#### Exercise material ####

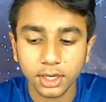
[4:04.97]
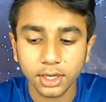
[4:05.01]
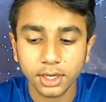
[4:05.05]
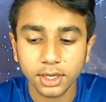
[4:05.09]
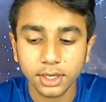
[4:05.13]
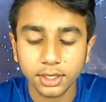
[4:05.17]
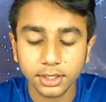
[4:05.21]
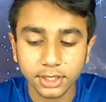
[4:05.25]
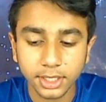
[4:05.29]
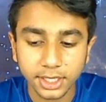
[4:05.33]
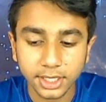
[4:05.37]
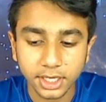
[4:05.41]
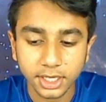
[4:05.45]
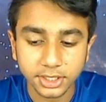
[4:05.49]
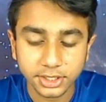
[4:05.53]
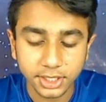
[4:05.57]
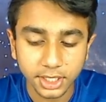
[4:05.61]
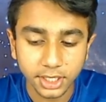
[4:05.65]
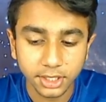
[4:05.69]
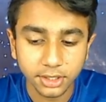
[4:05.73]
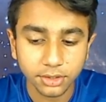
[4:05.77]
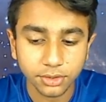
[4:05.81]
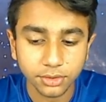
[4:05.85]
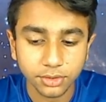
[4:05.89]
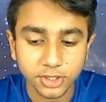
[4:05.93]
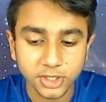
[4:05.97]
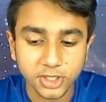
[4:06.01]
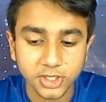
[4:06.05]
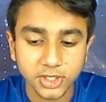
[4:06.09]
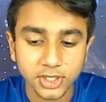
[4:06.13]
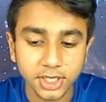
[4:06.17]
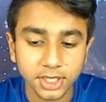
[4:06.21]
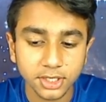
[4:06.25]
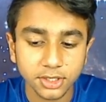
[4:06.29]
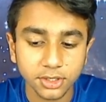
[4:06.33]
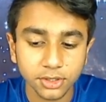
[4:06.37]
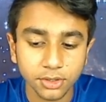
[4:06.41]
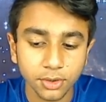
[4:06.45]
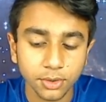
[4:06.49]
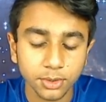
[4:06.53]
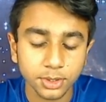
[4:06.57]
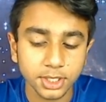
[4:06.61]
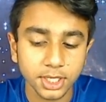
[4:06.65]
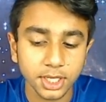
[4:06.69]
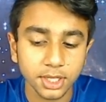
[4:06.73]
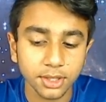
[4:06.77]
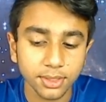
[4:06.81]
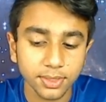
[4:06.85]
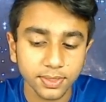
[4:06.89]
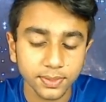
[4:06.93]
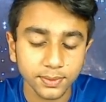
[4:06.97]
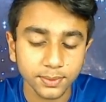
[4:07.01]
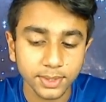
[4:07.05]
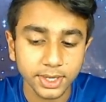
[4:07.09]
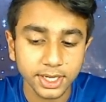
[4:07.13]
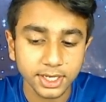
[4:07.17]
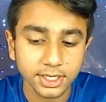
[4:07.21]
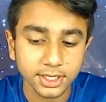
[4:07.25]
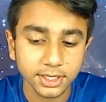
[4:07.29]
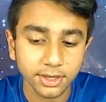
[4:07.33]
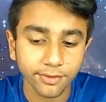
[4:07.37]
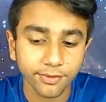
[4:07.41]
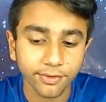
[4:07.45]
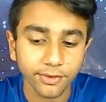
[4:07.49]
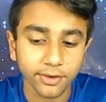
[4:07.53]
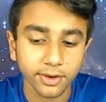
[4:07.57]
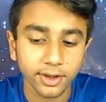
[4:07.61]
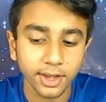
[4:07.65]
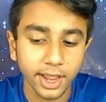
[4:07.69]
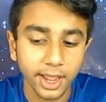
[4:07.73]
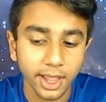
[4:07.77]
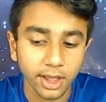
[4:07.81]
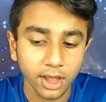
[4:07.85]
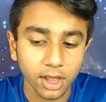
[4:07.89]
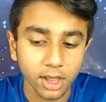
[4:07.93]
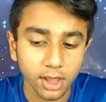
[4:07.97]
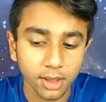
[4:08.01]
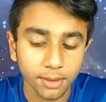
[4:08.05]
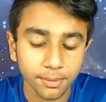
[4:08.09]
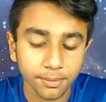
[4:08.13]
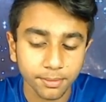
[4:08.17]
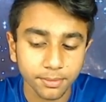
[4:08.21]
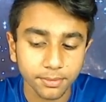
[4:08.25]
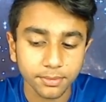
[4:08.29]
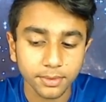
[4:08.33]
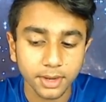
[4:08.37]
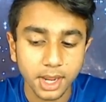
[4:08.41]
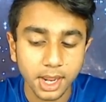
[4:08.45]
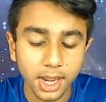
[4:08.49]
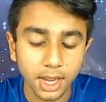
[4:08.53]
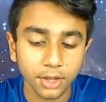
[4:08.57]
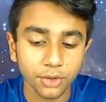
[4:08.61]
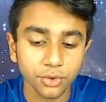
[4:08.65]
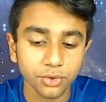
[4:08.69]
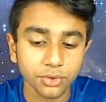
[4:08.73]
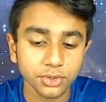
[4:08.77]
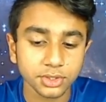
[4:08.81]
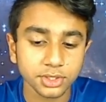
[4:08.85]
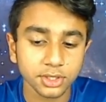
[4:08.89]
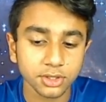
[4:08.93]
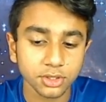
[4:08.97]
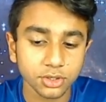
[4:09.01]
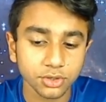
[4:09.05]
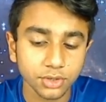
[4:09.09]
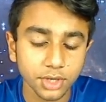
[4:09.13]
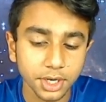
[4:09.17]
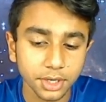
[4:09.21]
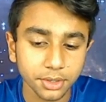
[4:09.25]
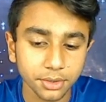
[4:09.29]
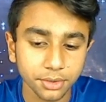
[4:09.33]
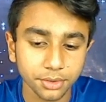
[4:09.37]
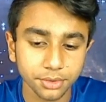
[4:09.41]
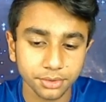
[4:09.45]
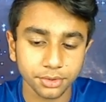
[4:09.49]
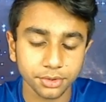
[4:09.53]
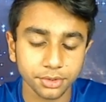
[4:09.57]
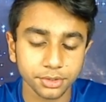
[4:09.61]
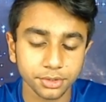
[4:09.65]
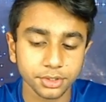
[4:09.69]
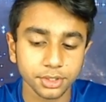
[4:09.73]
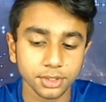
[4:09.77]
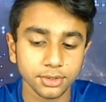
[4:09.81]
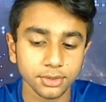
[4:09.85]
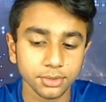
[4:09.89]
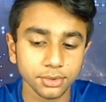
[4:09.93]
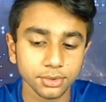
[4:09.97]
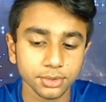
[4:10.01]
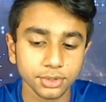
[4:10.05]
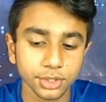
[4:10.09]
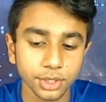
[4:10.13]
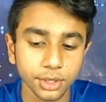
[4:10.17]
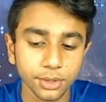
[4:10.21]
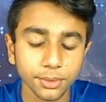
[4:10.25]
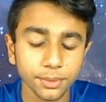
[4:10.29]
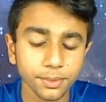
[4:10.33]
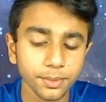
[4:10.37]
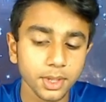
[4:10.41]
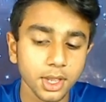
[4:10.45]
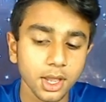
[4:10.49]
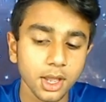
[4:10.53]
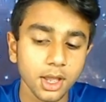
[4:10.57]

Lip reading: like I said, you just need to know the three different angles in the triangle in order to do so.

####

Please repeat the data above exactly as it appears, pictures excluded.

*Written reply*
[4:04.97]
[4:05.01]
[4:05.05]
[4:05.09]
[4:05.13]
[4:05.17]
[4:05.21]
[4:05.25]
[4:05.29]
[4:05.33]
[4:05.37]
[4:05.41]
[4:05.45]
[4:05.49]
[4:05.53]
[4:05.57]
[4:05.61]
[4:05.65]
[4:05.69]
[4:05.73]
[4:05.77]
[4:05.81]
[4:05.85]
[4:05.89]
[4:05.93]
[4:05.97]
[4:06.01]
[4:06.05]
[4:06.09]
[4:06.13]
[4:06.17]
[4:06.21]
[4:06.25]
[4:06.29]
[4:06.33]
[4:06.37]
[4:06.41]
[4:06.45]
[4:06.49]
[4:06.53]
[4:06.57]
[4:06.61]
[4:06.65]
[4:06.69]
[4:06.73]
[4:06.77]
[4:06.81]
[4:06.85]
[4:06.89]
[4:06.93]
[4:06.97]
[4:07.01]
[4:07.05]
[4:07.09]
[4:07.13]
[4:07.17]
[4:07.21]
[4:07.25]
[4:07.29]
[4:07.33]
[4:07.37]
[4:07.41]
[4:07.45]
[4:07.49]
[4:07.53]
[4:07.57]
[4:07.61]
[4:07.65]
[4:07.69]
[4:07.73]
[4:07.77]
[4:07.81]
[4:07.85]
[4:07.89]
[4:07.93]
[4:07.97]
[4:08.01]
[4:08.05]
[4:08.09]
[4:08.13]
[4:08.17]
[4:08.21]
[4:08.25]
[4:08.29]
[4:08.33]
[4:08.37]
[4:08.41]
[4:08.45]
[4:08.49]
[4:08.53]
[4:08.57]
[4:08.61]
[4:08.65]
[4:08.69]
[4:08.73]
[4:08.77]
[4:08.81]
[4:08.85]
[4:08.89]
[4:08.93]
[4:08.97]
[4:09.01]
[4:09.05]
[4:09.09]
[4:09.13]
[4:09.17]
[4:09.21]
[4:09.25]
[4:09.29]
[4:09.33]
[4:09.37]
[4:09.41]
[4:09.45]
[4:09.49]
[4:09.53]
[4:09.57]
[4:09.61]
[4:09.65]
[4:09.69]
[4:09.73]
[4:09.77]
[4:09.81]
[4:09.85]
[4:09.89]
[4:09.93]
[4:09.97]
[4:10.01]
[4:10.05]
[4:10.09]
[4:10.13]
[4:10.17]
[4:10.21]
[4:10.25]
[4:10.29]
[4:10.33]
[4:10.37]
[4:10.41]
[4:10.45]
[4:10.49]
[4:10.53]
[4:10.57]

Lip reading: like I said, you just need to know the three different angles in the triangle in order to do so.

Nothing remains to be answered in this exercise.